* WORK TASK
Check each line of the listing for the string "with". Copy those where it appears.
BEGIN MATERIAL SUPPLIED
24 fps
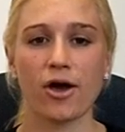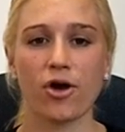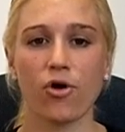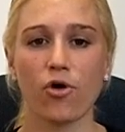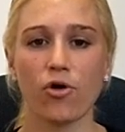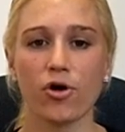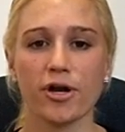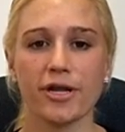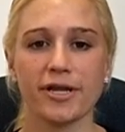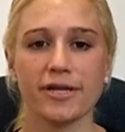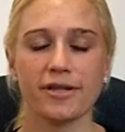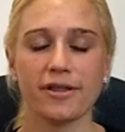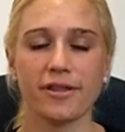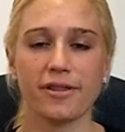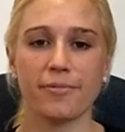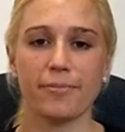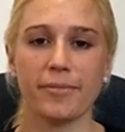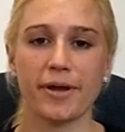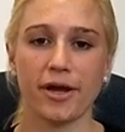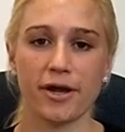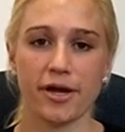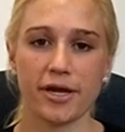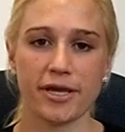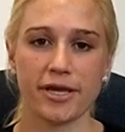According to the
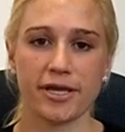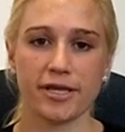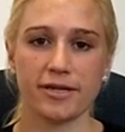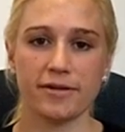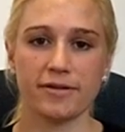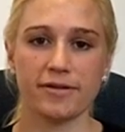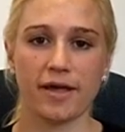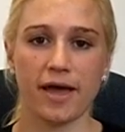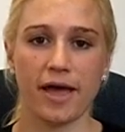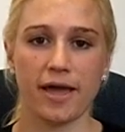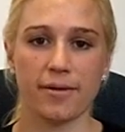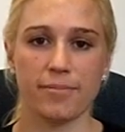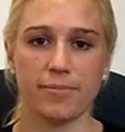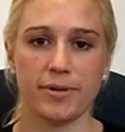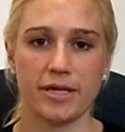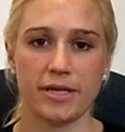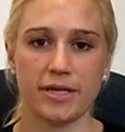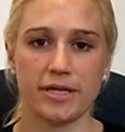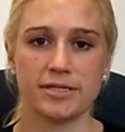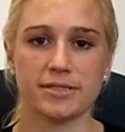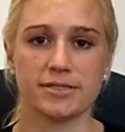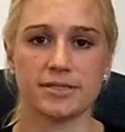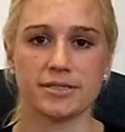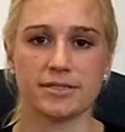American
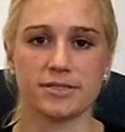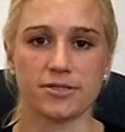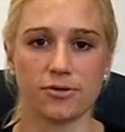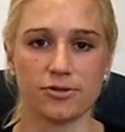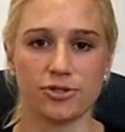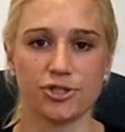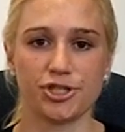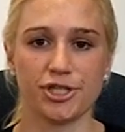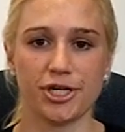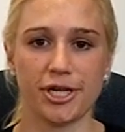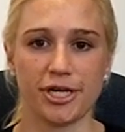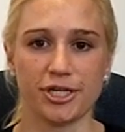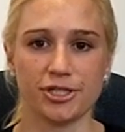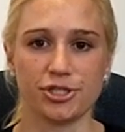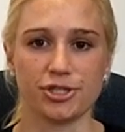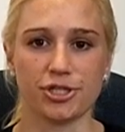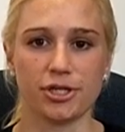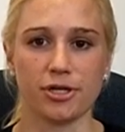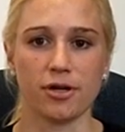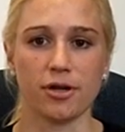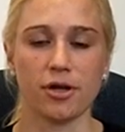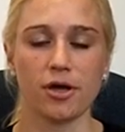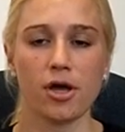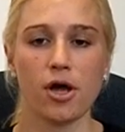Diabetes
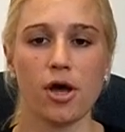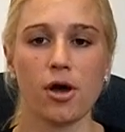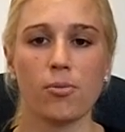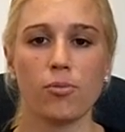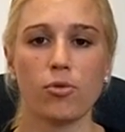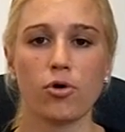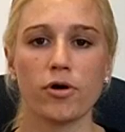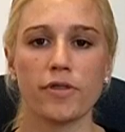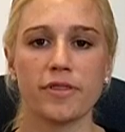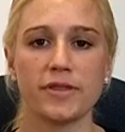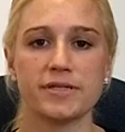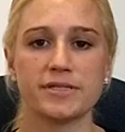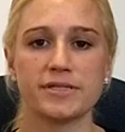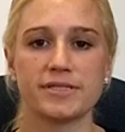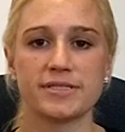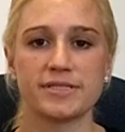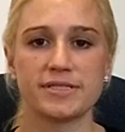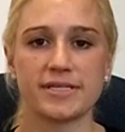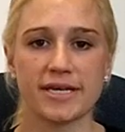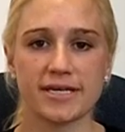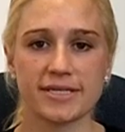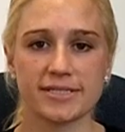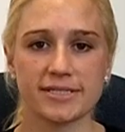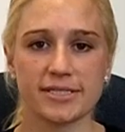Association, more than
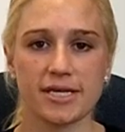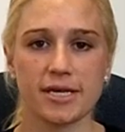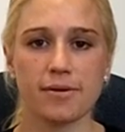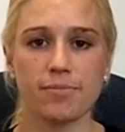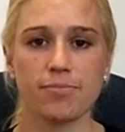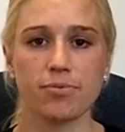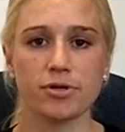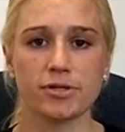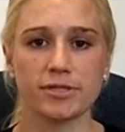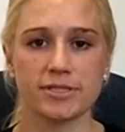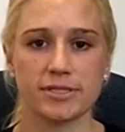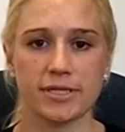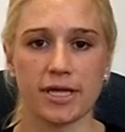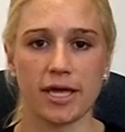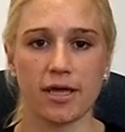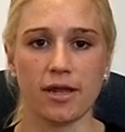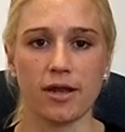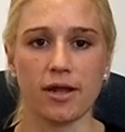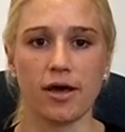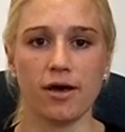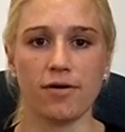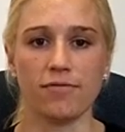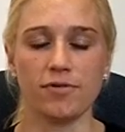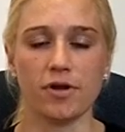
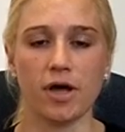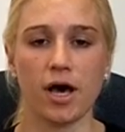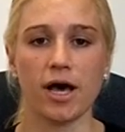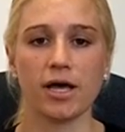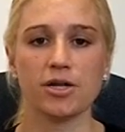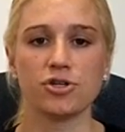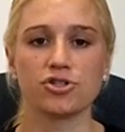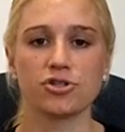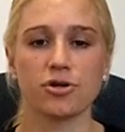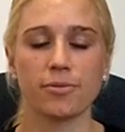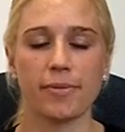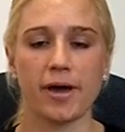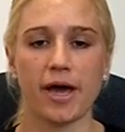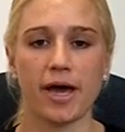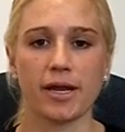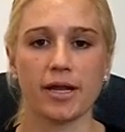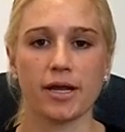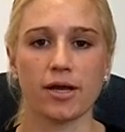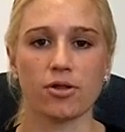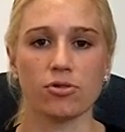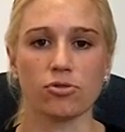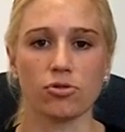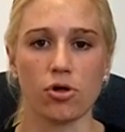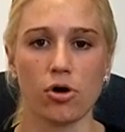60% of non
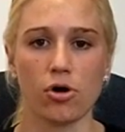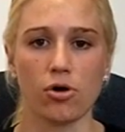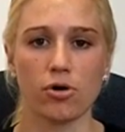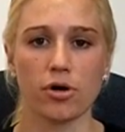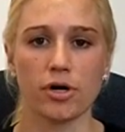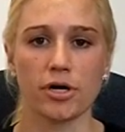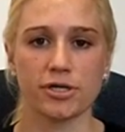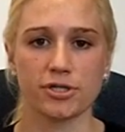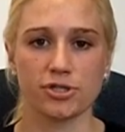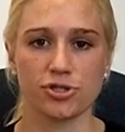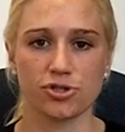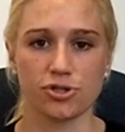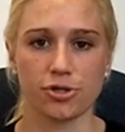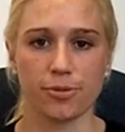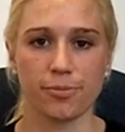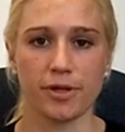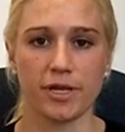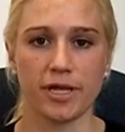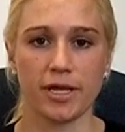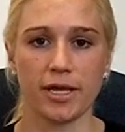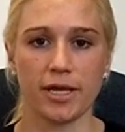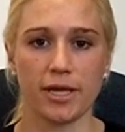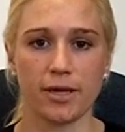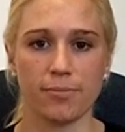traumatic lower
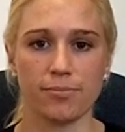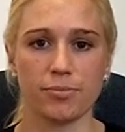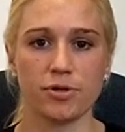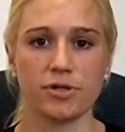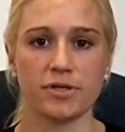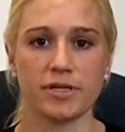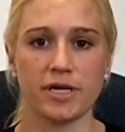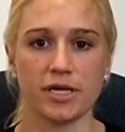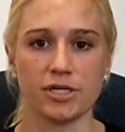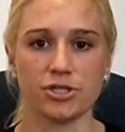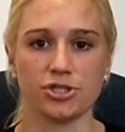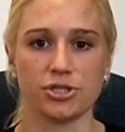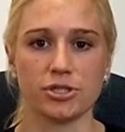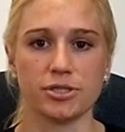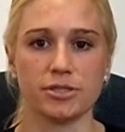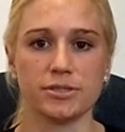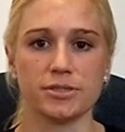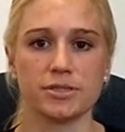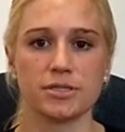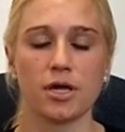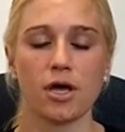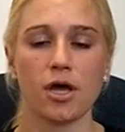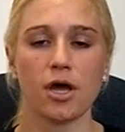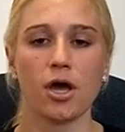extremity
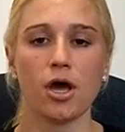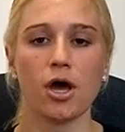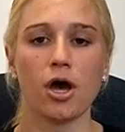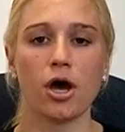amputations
END MATERIAL SUPPLIED
BEGIN MATERIAL SUPPLIED
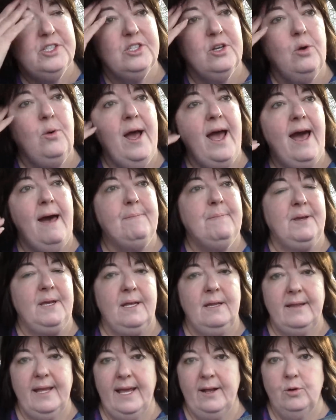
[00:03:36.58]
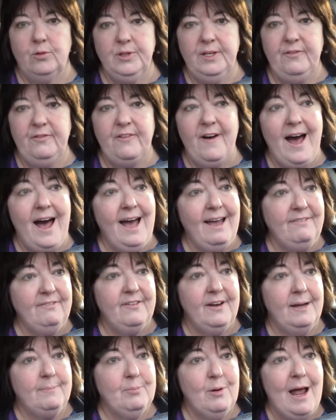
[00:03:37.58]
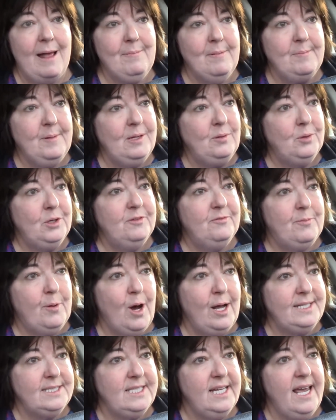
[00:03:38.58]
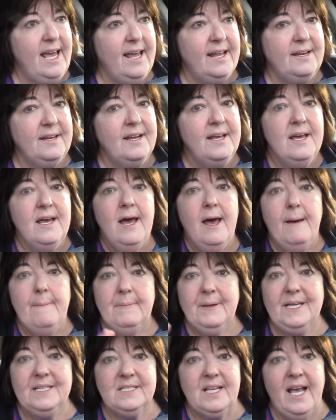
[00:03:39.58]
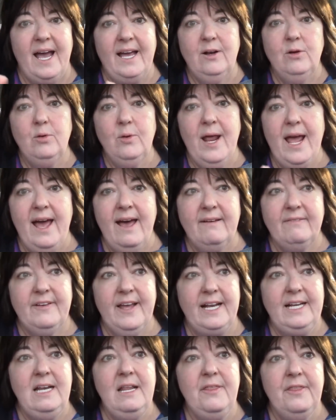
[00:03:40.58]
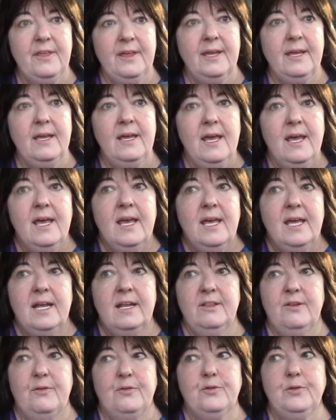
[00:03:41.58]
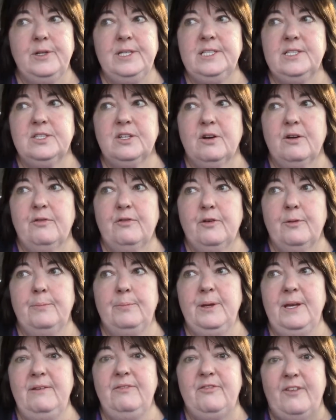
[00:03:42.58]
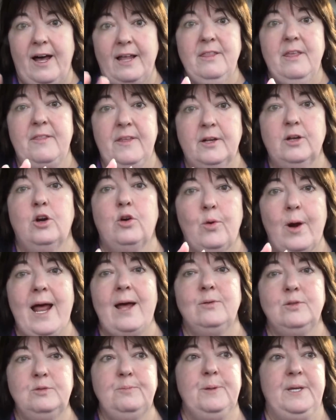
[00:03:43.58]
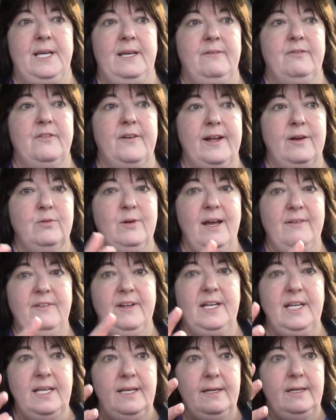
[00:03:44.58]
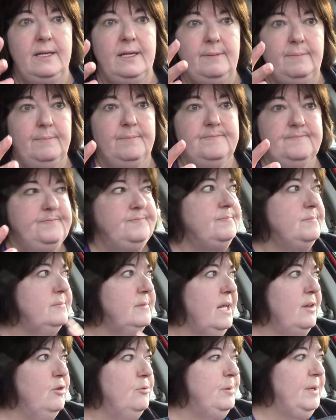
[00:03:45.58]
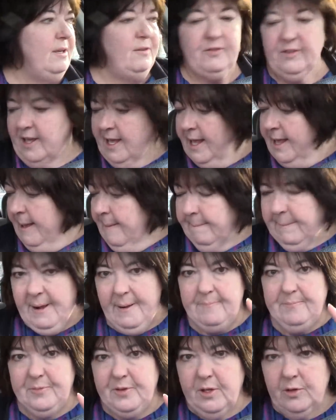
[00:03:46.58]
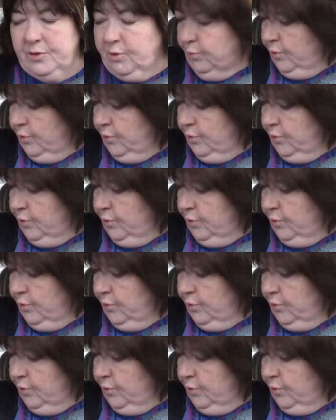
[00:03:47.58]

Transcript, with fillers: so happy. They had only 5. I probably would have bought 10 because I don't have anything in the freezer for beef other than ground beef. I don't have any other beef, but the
END MATERIAL SUPPLIED
BEGIN MATERIAL SUPPLIED
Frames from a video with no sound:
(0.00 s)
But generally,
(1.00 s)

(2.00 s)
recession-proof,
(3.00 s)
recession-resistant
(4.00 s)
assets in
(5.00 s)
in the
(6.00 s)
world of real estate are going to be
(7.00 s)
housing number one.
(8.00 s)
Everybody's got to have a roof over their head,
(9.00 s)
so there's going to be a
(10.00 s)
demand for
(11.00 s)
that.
END MATERIAL SUPPLIED
* SOLUTION TO THIS TASK
Transcript, with fillers: so happy. They had only 5. I probably would have bought 10 because I don't have anything in the freezer for beef other than ground beef. I don't have any other beef, but the
Frames from a video with no sound:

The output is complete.